Data below:
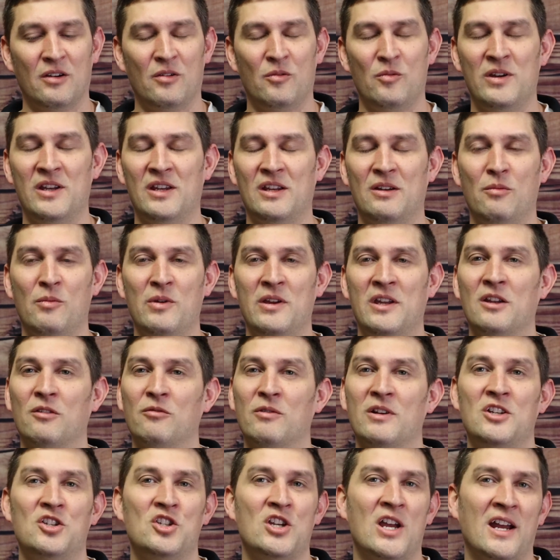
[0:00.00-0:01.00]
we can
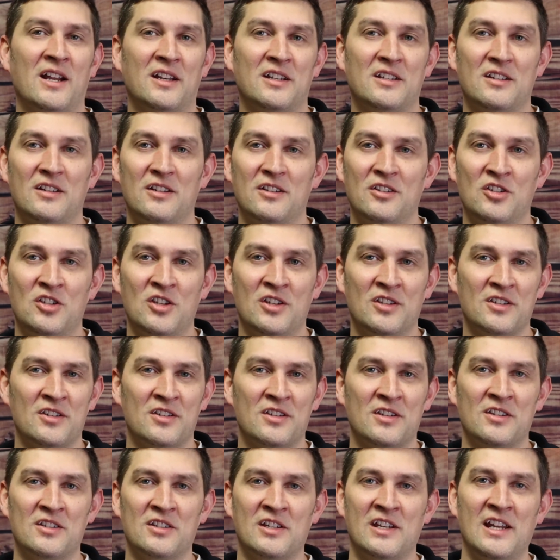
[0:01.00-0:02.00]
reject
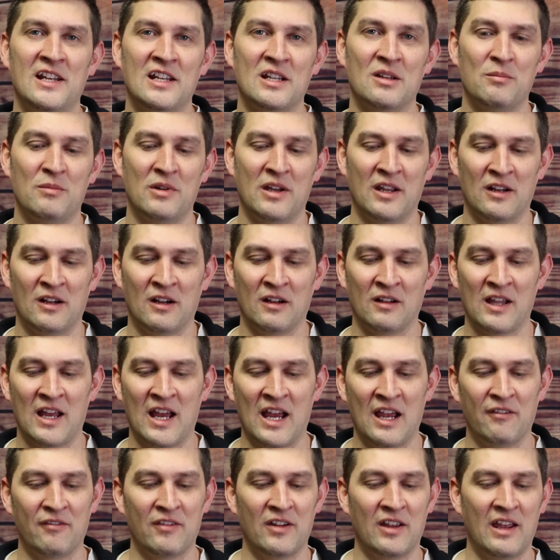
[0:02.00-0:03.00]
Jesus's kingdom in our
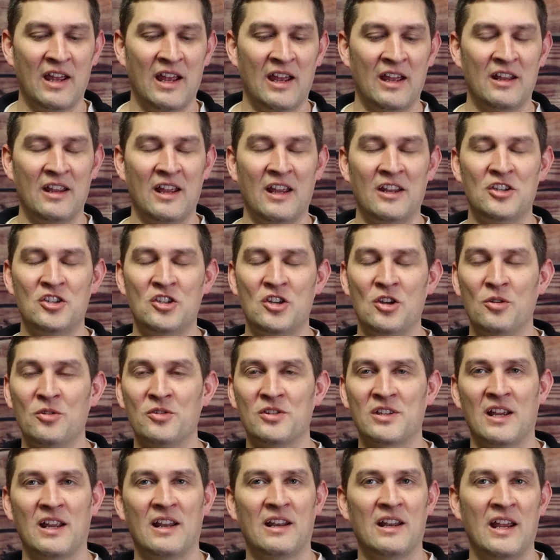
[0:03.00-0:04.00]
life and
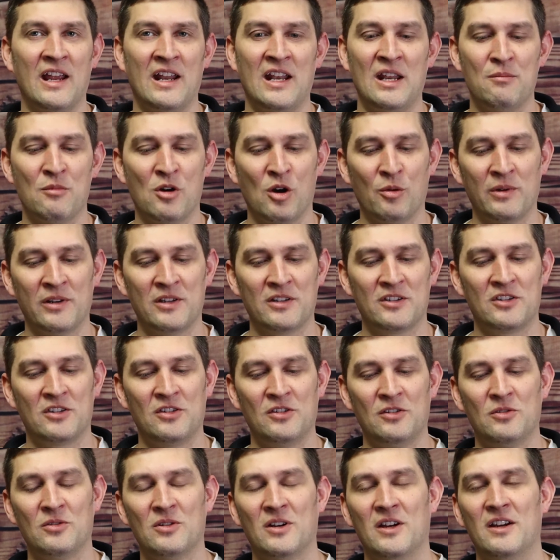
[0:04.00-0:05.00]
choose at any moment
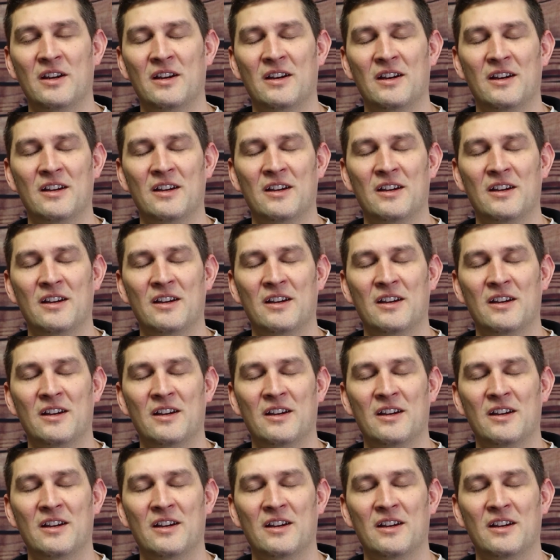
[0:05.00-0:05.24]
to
End of Data.
(Exercise goal): Restate every line above exactly, omitting images.

(Result of this task):
[0:00.00-0:01.00]
we can
[0:01.00-0:02.00]
reject
[0:02.00-0:03.00]
Jesus's kingdom in our
[0:03.00-0:04.00]
life and
[0:04.00-0:05.00]
choose at any moment
[0:05.00-0:05.24]
to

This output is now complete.